- [Activity]: Reproduce verbatim the line containing "[0:14.93-0:16.00]" and every line that follows it through the end of the entries below, omitting all pictures.

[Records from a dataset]
◇ ◇ ◇ ◇

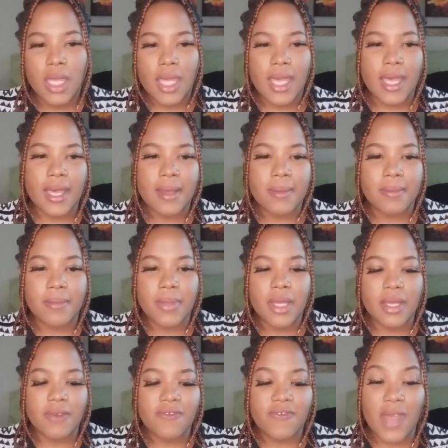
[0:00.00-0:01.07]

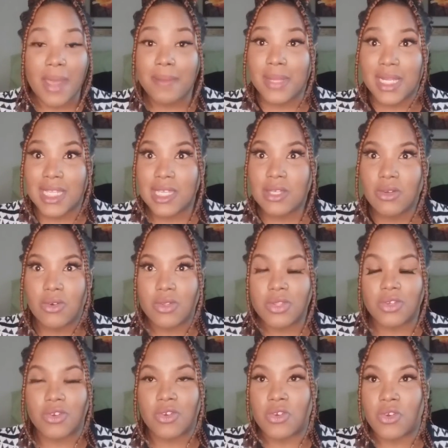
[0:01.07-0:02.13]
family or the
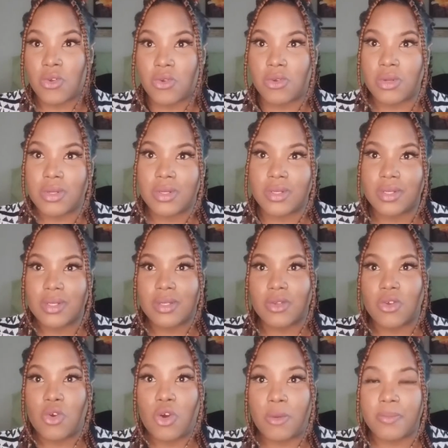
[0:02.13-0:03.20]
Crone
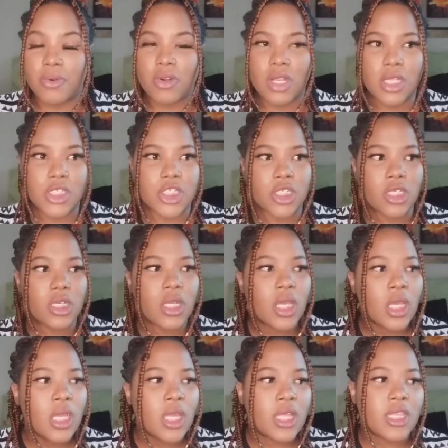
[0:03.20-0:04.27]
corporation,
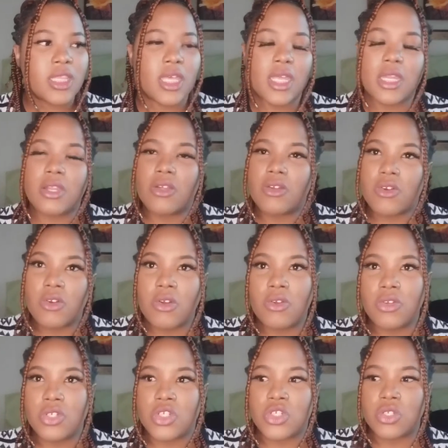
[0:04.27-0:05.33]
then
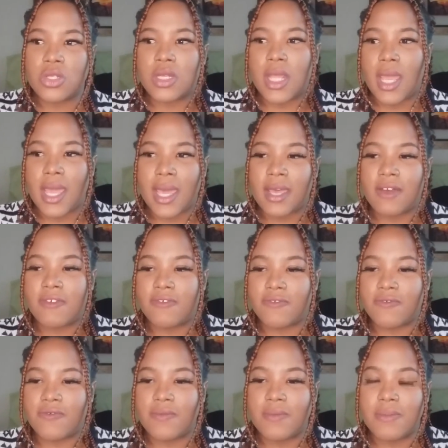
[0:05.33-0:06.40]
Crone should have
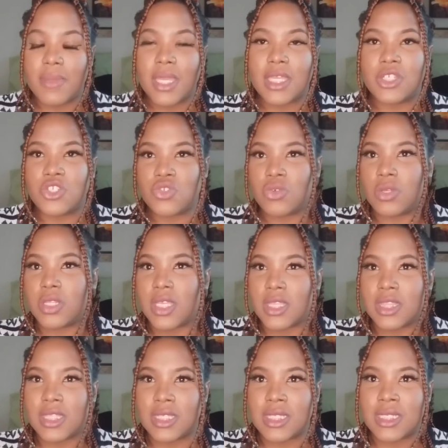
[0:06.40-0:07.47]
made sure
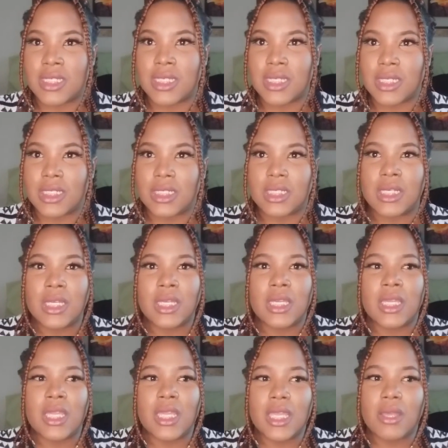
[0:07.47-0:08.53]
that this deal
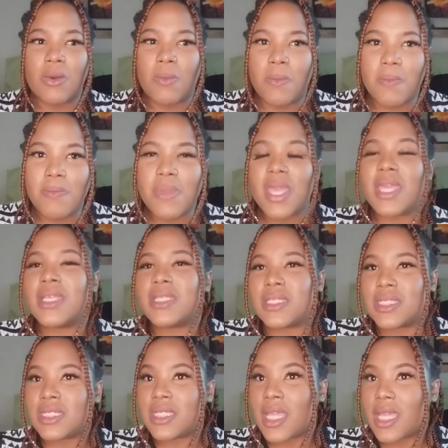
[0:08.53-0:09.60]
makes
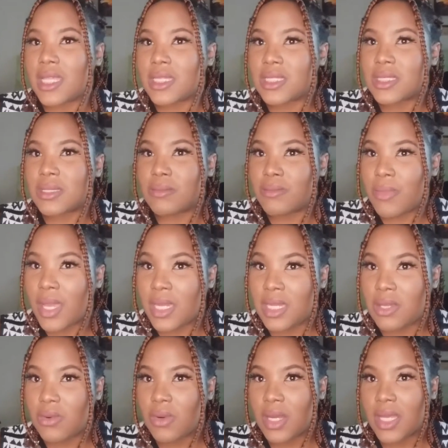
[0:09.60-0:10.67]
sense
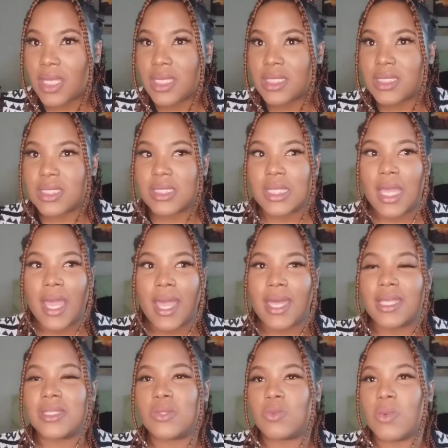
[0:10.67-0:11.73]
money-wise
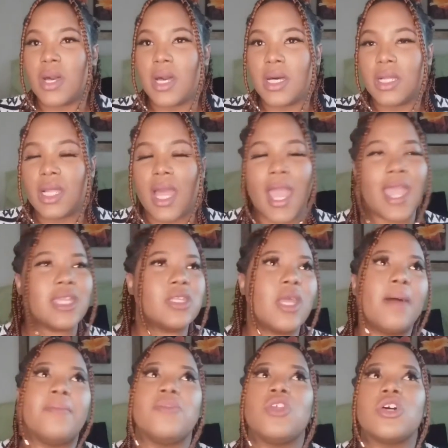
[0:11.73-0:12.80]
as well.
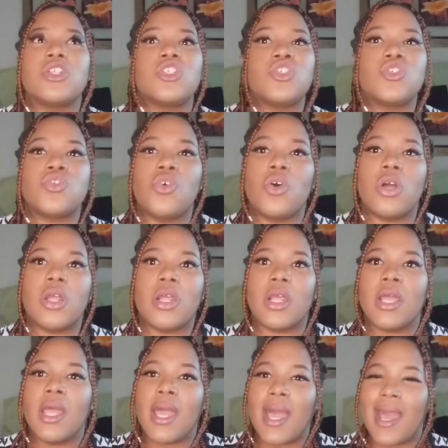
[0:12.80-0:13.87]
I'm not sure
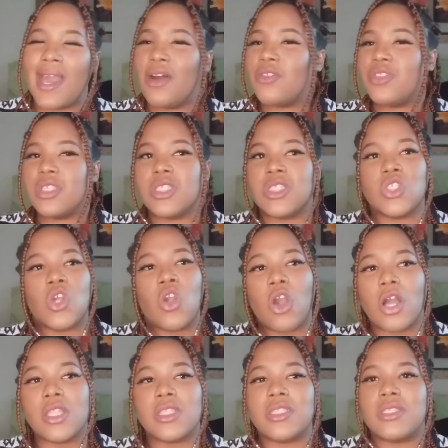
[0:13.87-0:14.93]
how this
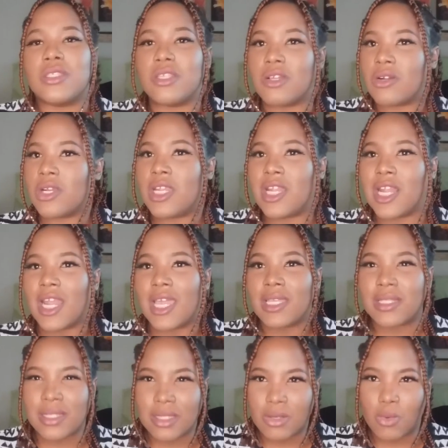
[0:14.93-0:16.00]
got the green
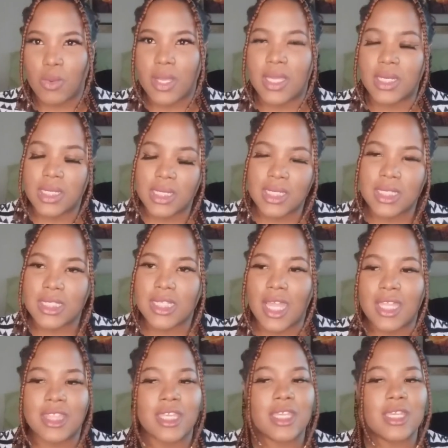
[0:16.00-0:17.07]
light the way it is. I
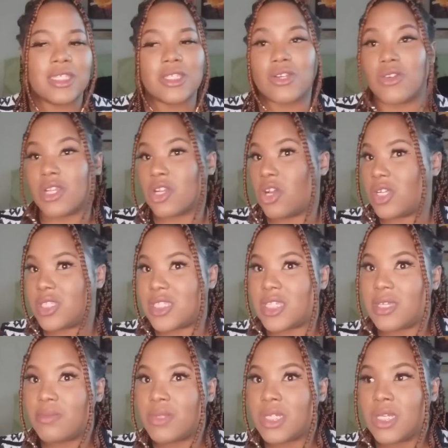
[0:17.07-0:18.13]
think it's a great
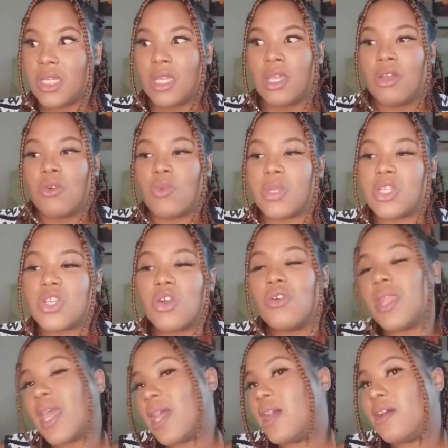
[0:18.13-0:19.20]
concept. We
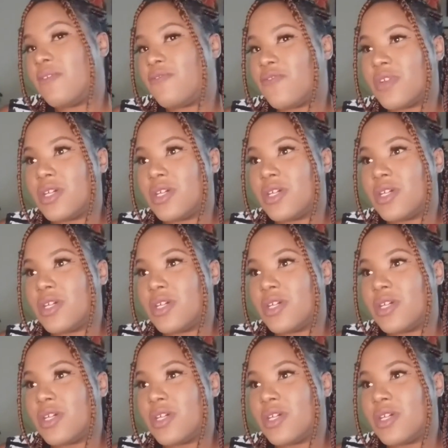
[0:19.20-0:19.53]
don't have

◇ ◇ ◇ ◇

- [Answer to the problem]:
[0:14.93-0:16.00]
got the green
[0:16.00-0:17.07]
light the way it is. I
[0:17.07-0:18.13]
think it's a great
[0:18.13-0:19.20]
concept. We
[0:19.20-0:19.53]
don't have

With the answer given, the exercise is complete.